Sharp deterioration in profitability and rising financial costs: Operating margin deteriorated from 10.6% to 6.8% (down 3.8ppt), and Net Margin fell from 6.9% to 3.6% (down 3.3ppt). With an interest burden coefficient of 0.74, interest payments absorb roughly 19% of Operating Income, and high leverage (D/E 4.05x, Debt/EBITDA 3.87x) constrains profitability improvement. Subsidy reductions and unit price normalization structurally pressure earnings, making short-term reversal difficult. With sustained interest-rate levels and continued capital expenditure (3,953.7B yen, 1.75x depreciation), Free Cash Flow was -55.4B yen, sustaining dependence on external funding.

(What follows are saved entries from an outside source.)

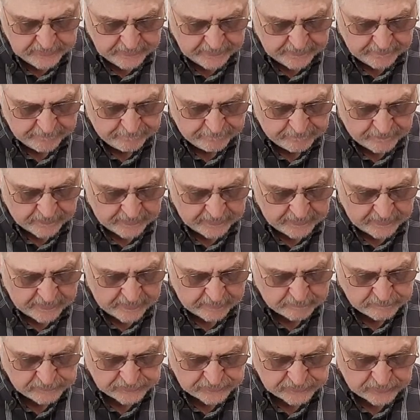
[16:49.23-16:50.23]
and find
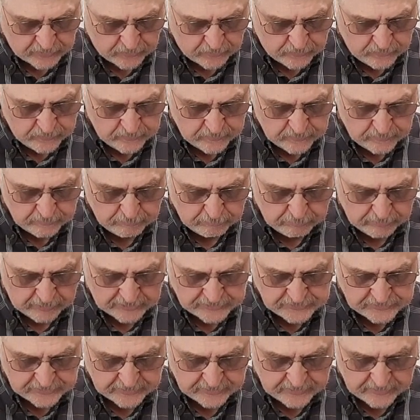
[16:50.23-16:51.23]
them so,
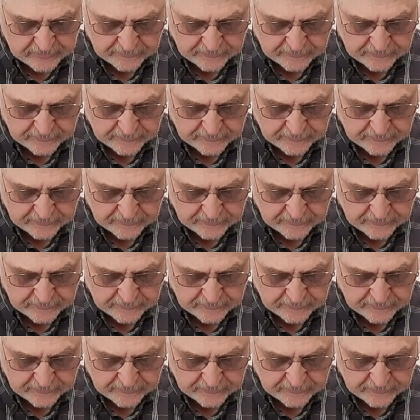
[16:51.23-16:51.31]
blessed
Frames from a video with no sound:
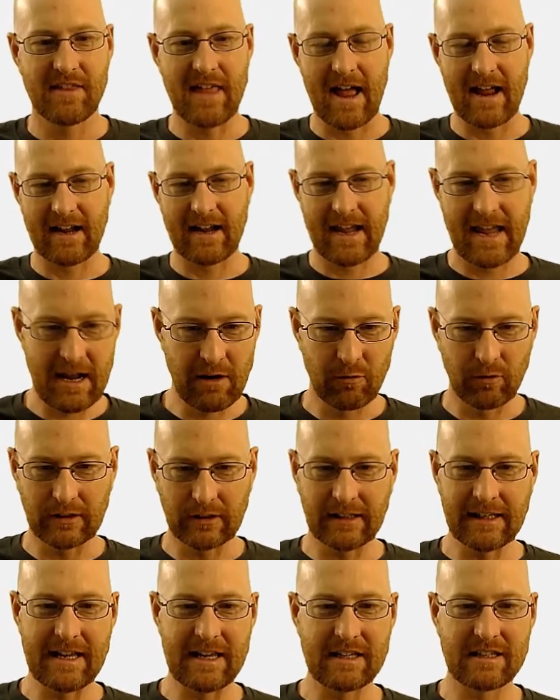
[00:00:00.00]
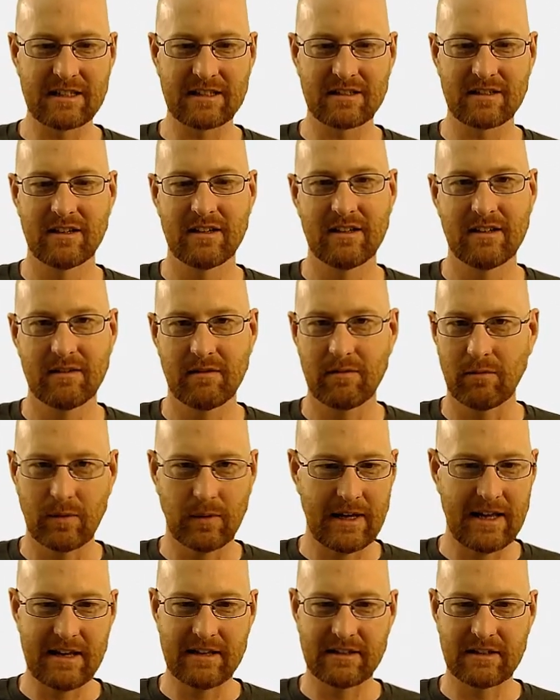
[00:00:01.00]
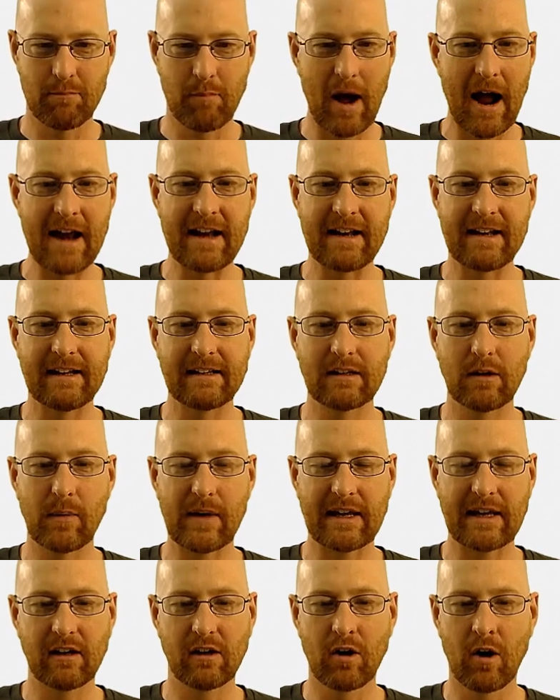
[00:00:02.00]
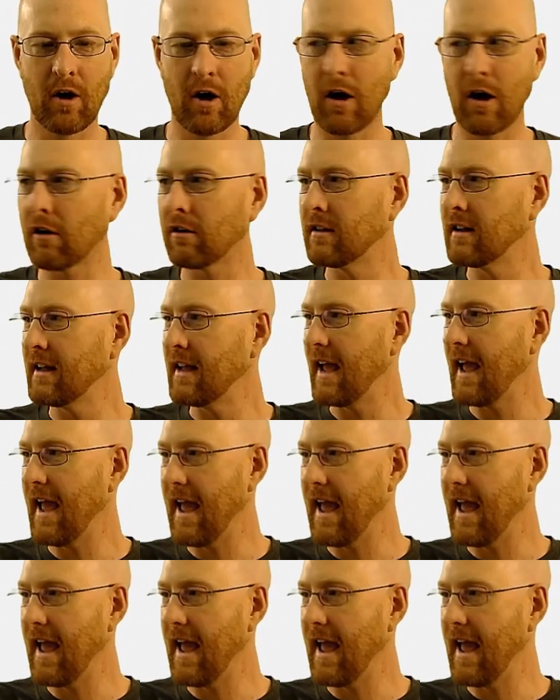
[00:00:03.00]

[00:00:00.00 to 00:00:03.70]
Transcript: That key release is a binding that we can call.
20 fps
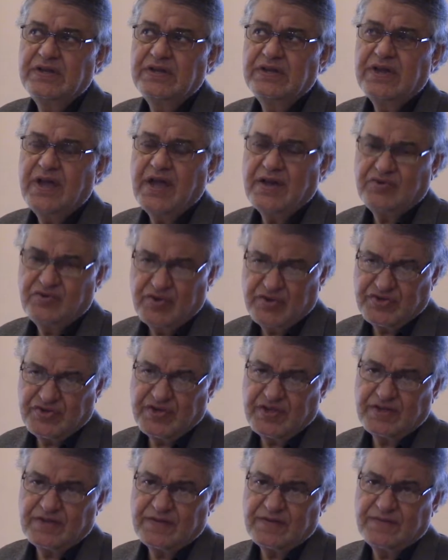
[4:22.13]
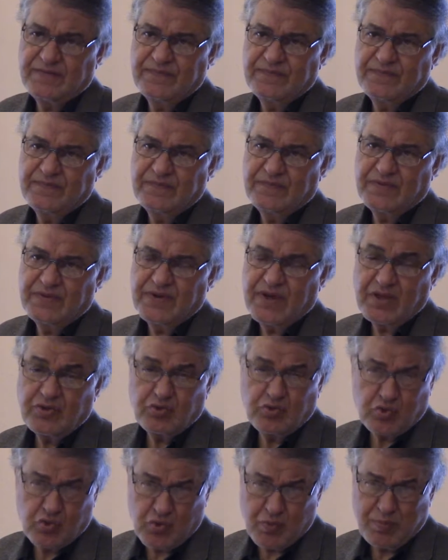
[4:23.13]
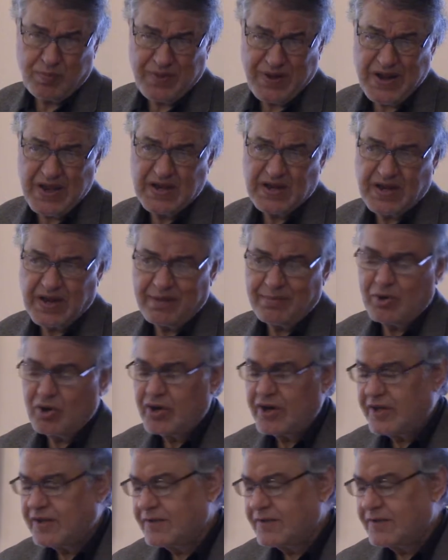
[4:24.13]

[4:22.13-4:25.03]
address it, not to complain about it.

Medium-term improvement drivers and monitoring points: Stable growth in the Transmission & Distribution business and improvement in comprehensive income (remeasurement gain on retirement benefits of 395.8B yen) strengthened equity, improving the Equity Ratio to 19.8% (YoY +1.1ppt). Continued capital expenditure to expand future supply capacity and higher utilization rates in nuclear and renewable generation are keys to margin recovery. Short-term concerns include valuation loss risk on forward power contracts and fuel market volatility due to Middle East developments; monitoring Debt/EBITDA and interest coverage trends and developments in wheeling tariff regulation is essential.